ABOUT THIS TASK » Please reproduce the records exactly, leaving out any pictures.

***** TASK INPUTS *****

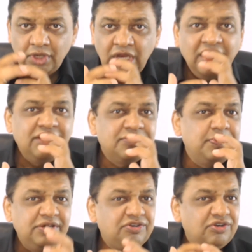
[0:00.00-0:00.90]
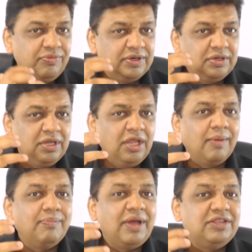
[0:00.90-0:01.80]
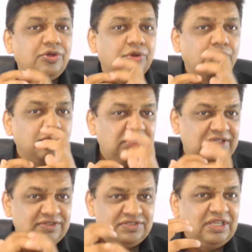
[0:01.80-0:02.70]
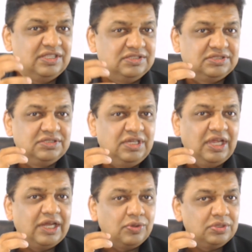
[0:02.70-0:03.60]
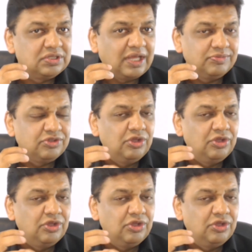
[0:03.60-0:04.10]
is being driven by the growth in sales at all times.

*****

RESULT OF THE TASK »
[0:00.00-0:00.90]
[0:00.90-0:01.80]
[0:01.80-0:02.70]
[0:02.70-0:03.60]
[0:03.60-0:04.10]
is being driven by the growth in sales at all times.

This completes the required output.